How many programs did you apply to? How many interviews did you have and did you rank them all?
I applied to 39 programs, accepted 19 interviews and ranked 15 programs. I think I definitely applied to far too many programs and accepted too many interviews. With the couple’s match, we were nervous about it and wanted to make sure we had options available to us. I do think it was beneficial in that a few of the programs I identified as programs I thought I would love, did not feel like a good fit when I interviewed and having a wide variety of programs let me reevaluate what was really important to me when it came time to make the rank list.
Are you considering future training (beyond residency) or considering a fellowship?
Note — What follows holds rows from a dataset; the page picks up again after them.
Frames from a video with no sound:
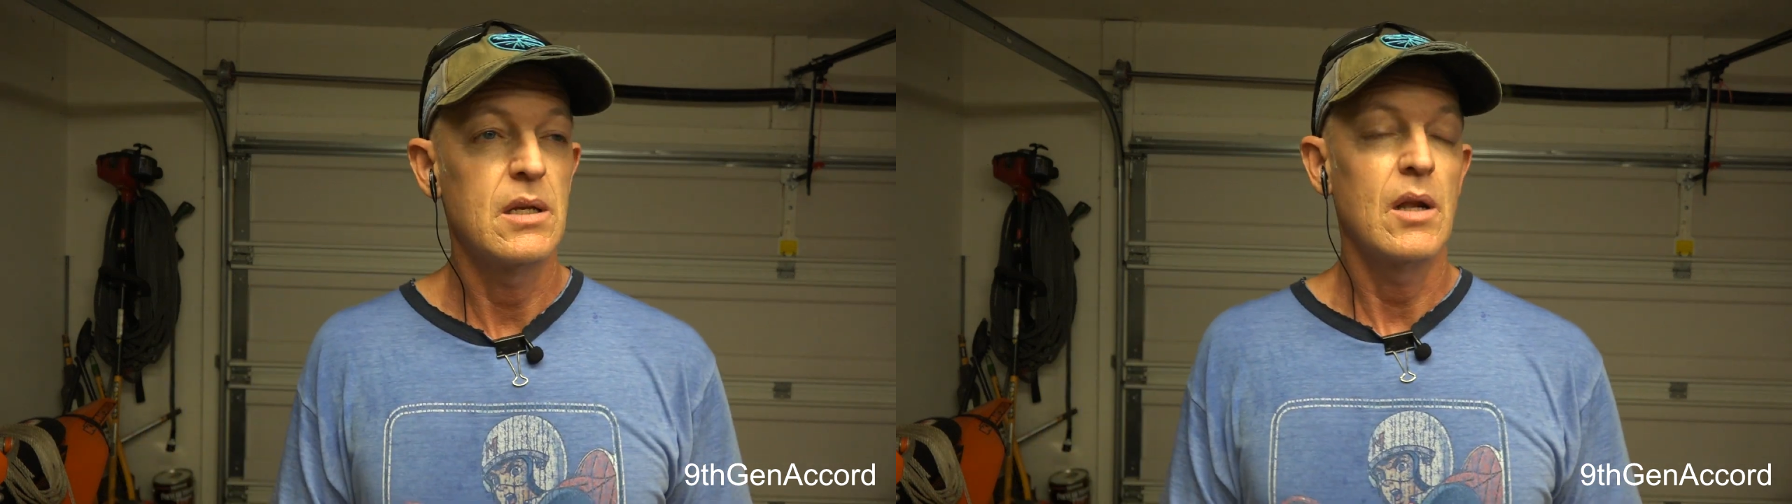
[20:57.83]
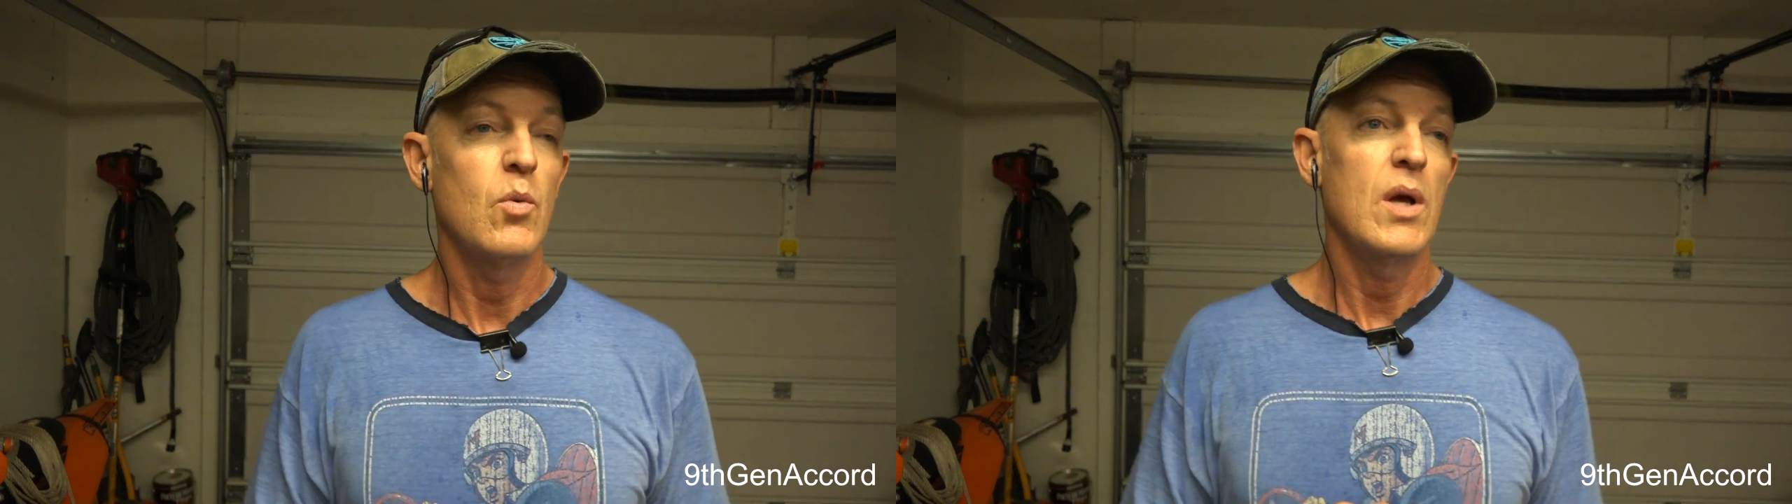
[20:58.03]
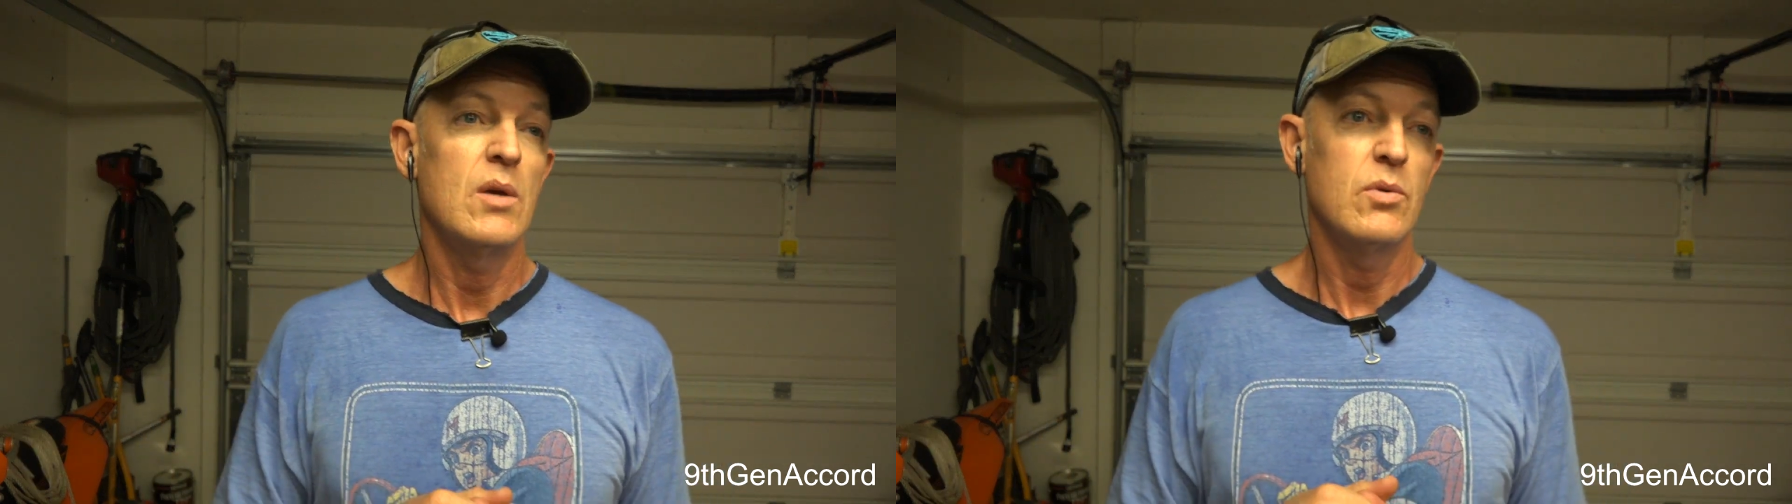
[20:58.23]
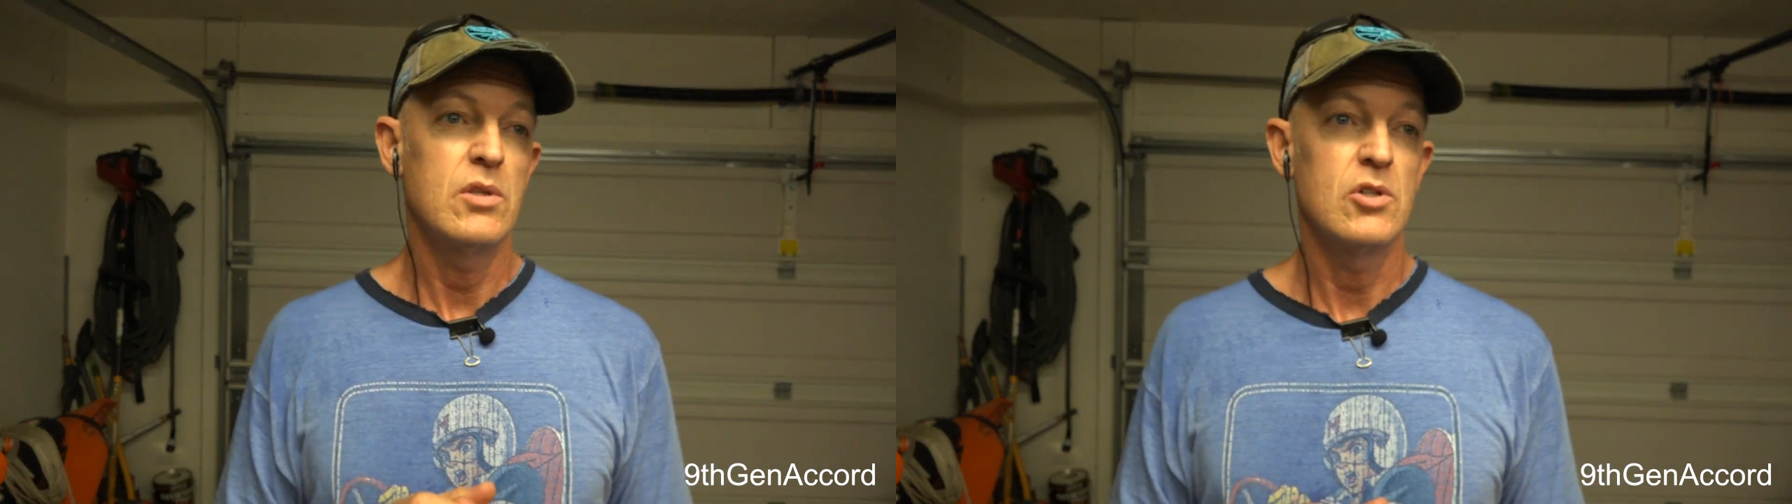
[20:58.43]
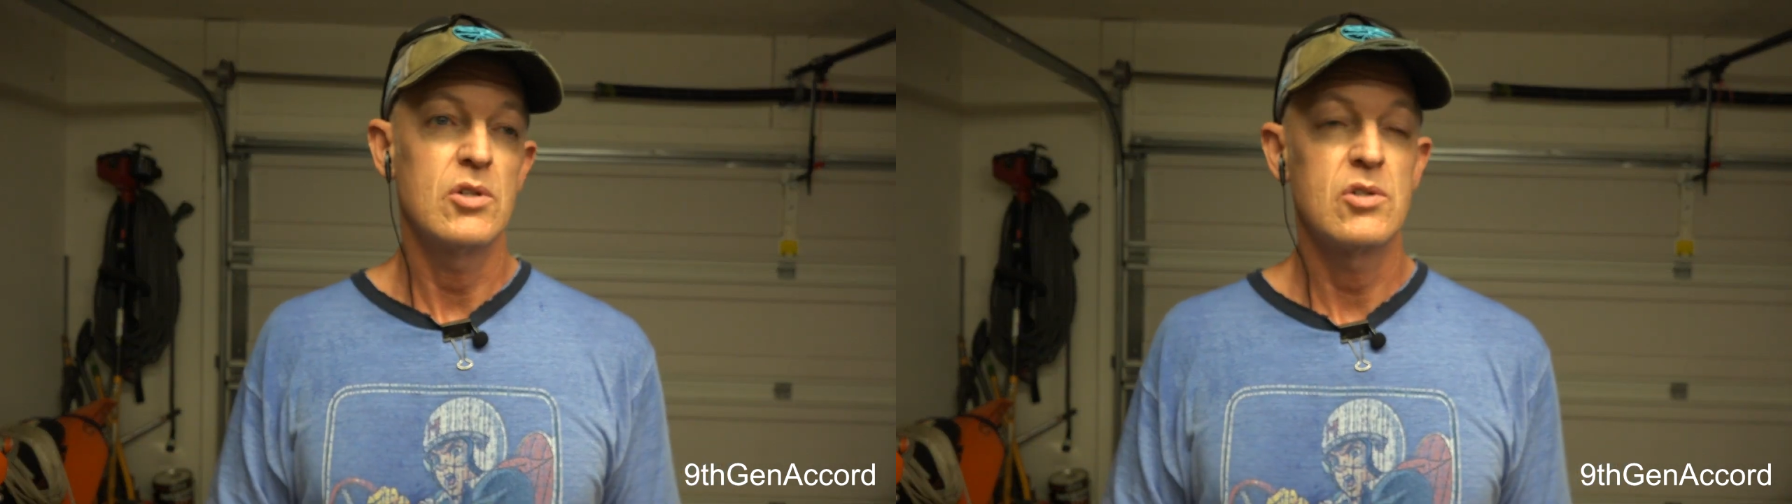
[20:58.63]
get away
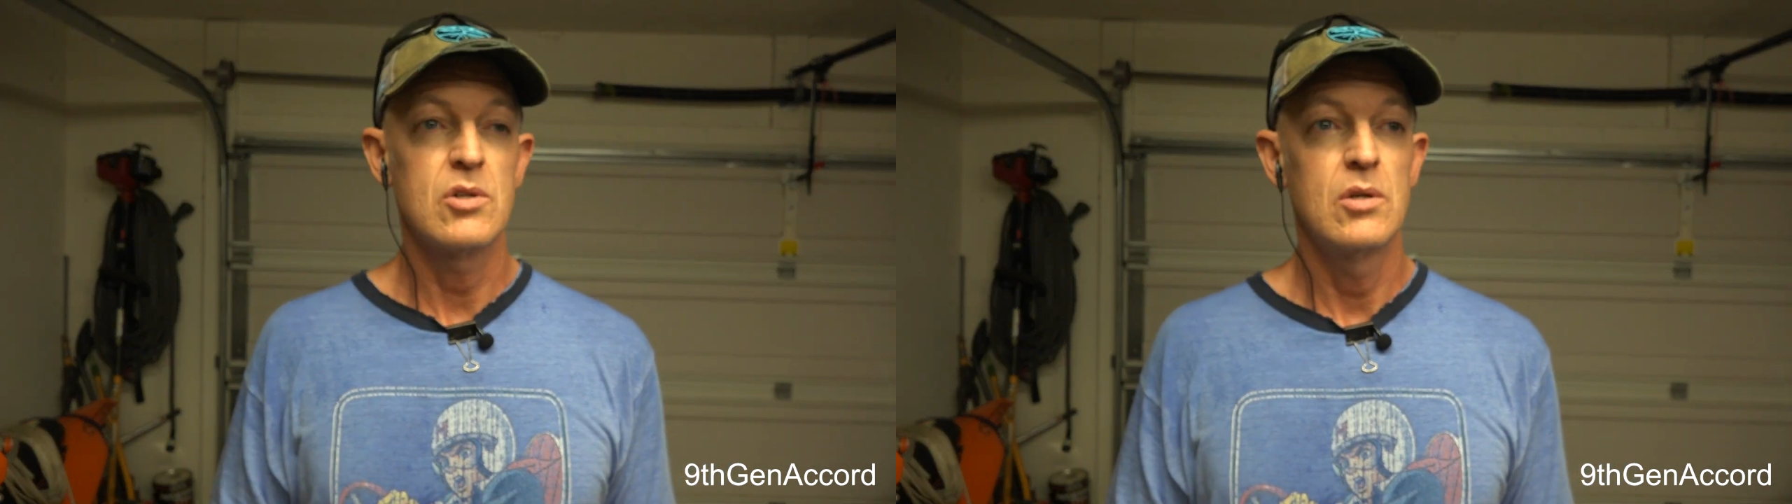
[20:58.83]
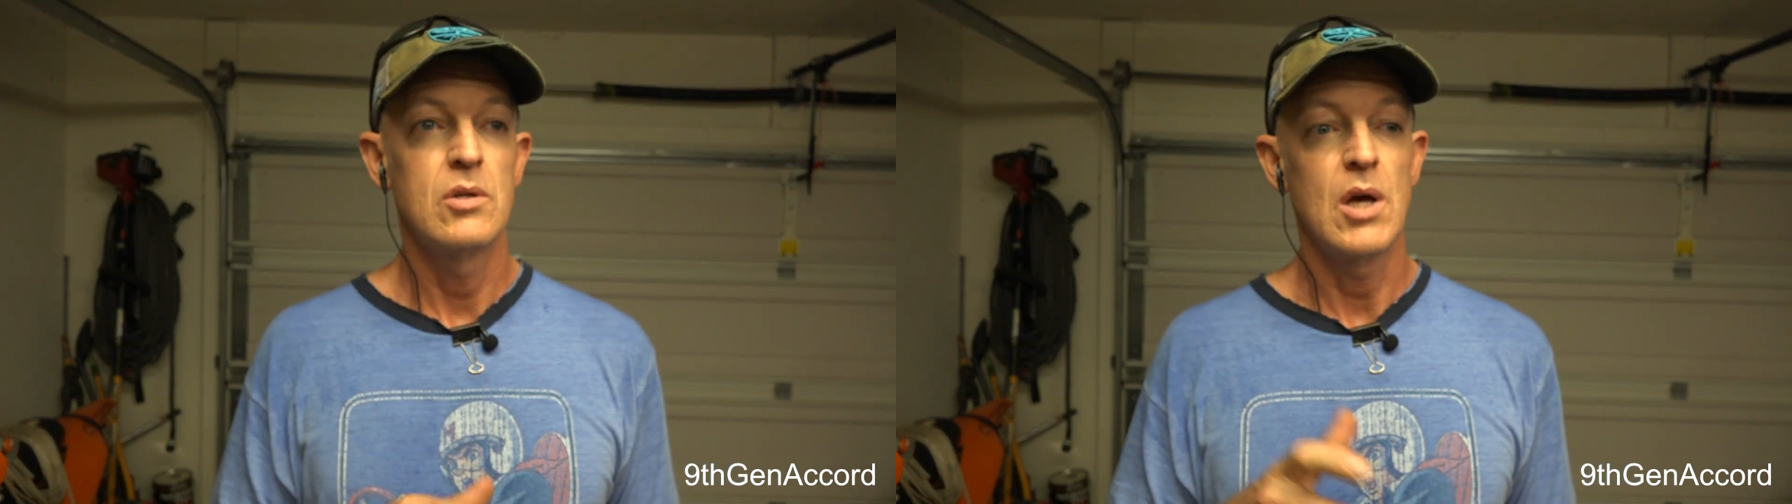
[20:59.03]
with just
I most likely will not do a fellowship. Our program offers strong inpatient training with lots of procedures, so I have considered a hospitalist fellowship, but most of our grads have no problem getting hired on as hospitalists without doing additional training.
Imagining your post-residency self are you considering academic, rural or urban practice? Full spectrum or multi-spectrum, tell us what professional life looks like in five years!
I am leaning towards working as a hospitalist for a few years after residency to keep my inpatient knowledge and skills up while I work to pay off my loans. After that, I’m not sure. My priority is to make sure I have as many options open to me as possible, which with full-spectrum FM training, is a lot easier to do. I am considering academics after I work for a while and gain some experience.
How has COVID-19 affected your medical school experience, graduation and moving for residency plans?
I was pulled out of rotations with about 6 weeks left and had to finish online. Graduation was virtual and my friends and I were able to celebrate, but it was definitely an adjustment. Moving cross country was doable using a pod service, with social distancing and wearing masks especially in hotels and at gas stations.
Finally, for the 2021 Match interviews will be virtual. Thinking back on your experience, what questions would you suggest the applicants ask in their 1:1 Zoom meeting with a residency’s PD? Other faculty? Residents?
FYI – the other interviewees responses were included in a single post called “Interviewing for Residency Virtually?” in June, prior to Dr. Coker being added to our interview list.
For the PD, I liked to ask where they saw FM going in 10 years. I wanted to know what their vision was for the specialty and how they saw their program adjusting to meet that. It was important to me to know the program was willing to adapt to any challenges that may come up.
If you can find out which faculty and residents you’re interviewing with in advance, I would recommend you look them up online to see what their interests are. If you’re interviewing with a faculty who does FM/OB, even if you’re not interested in doing an OB fellowship, ask them about their training here. People want to talk about what they’re passionate about and you’ll be able to learn a lot about the culture of the program this way.
I would often ask residents about perks that they did not know about, what ended up being important to them and why they chose the program. It may be harder to identify on Zoom, but so much of the decision comes back to ‘feel.’ Trust your gut and the impression you have of a program, even if your initial thoughts were very different.